WHAT THE EXERCISE ASKS: A faithful transcript of all the lines below, with no pictures, is the goal here.

===== PROVIDED MATERIAL

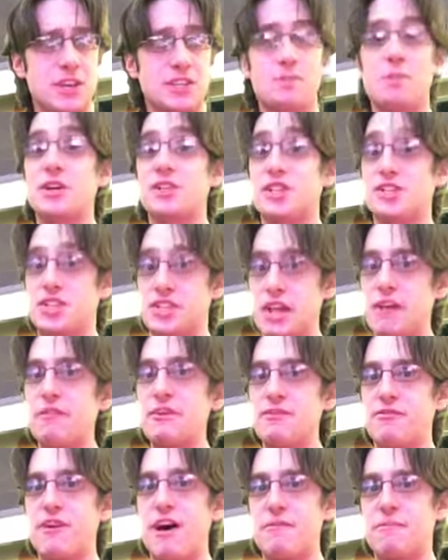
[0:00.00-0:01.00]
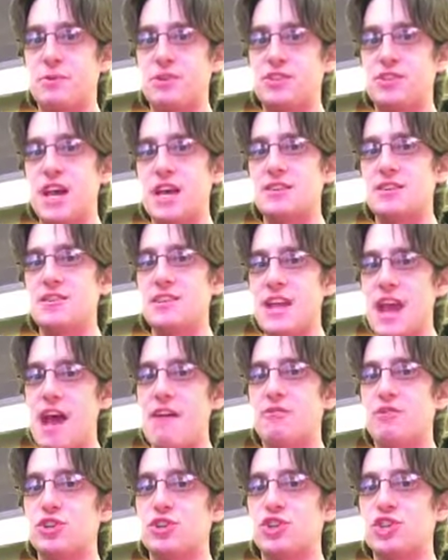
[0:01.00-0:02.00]
as much as 75% in the
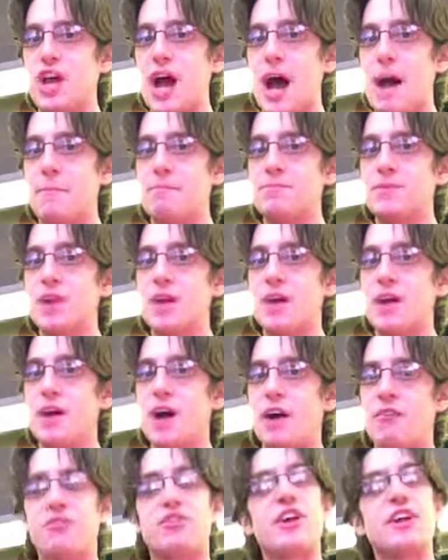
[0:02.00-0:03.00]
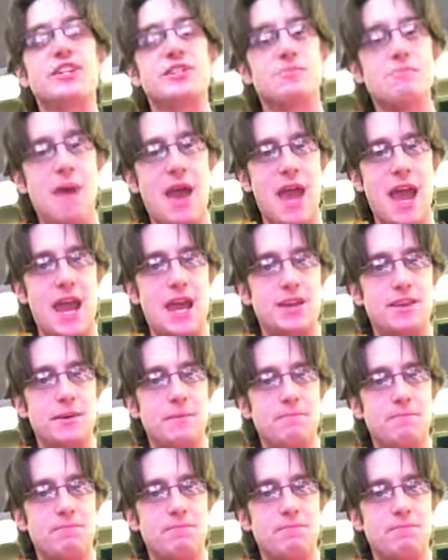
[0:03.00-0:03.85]
average shop, of things made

==========

REPLY:
[0:00.00-0:01.00]
[0:01.00-0:02.00]
as much as 75% in the
[0:02.00-0:03.00]
[0:03.00-0:03.85]
average shop, of things made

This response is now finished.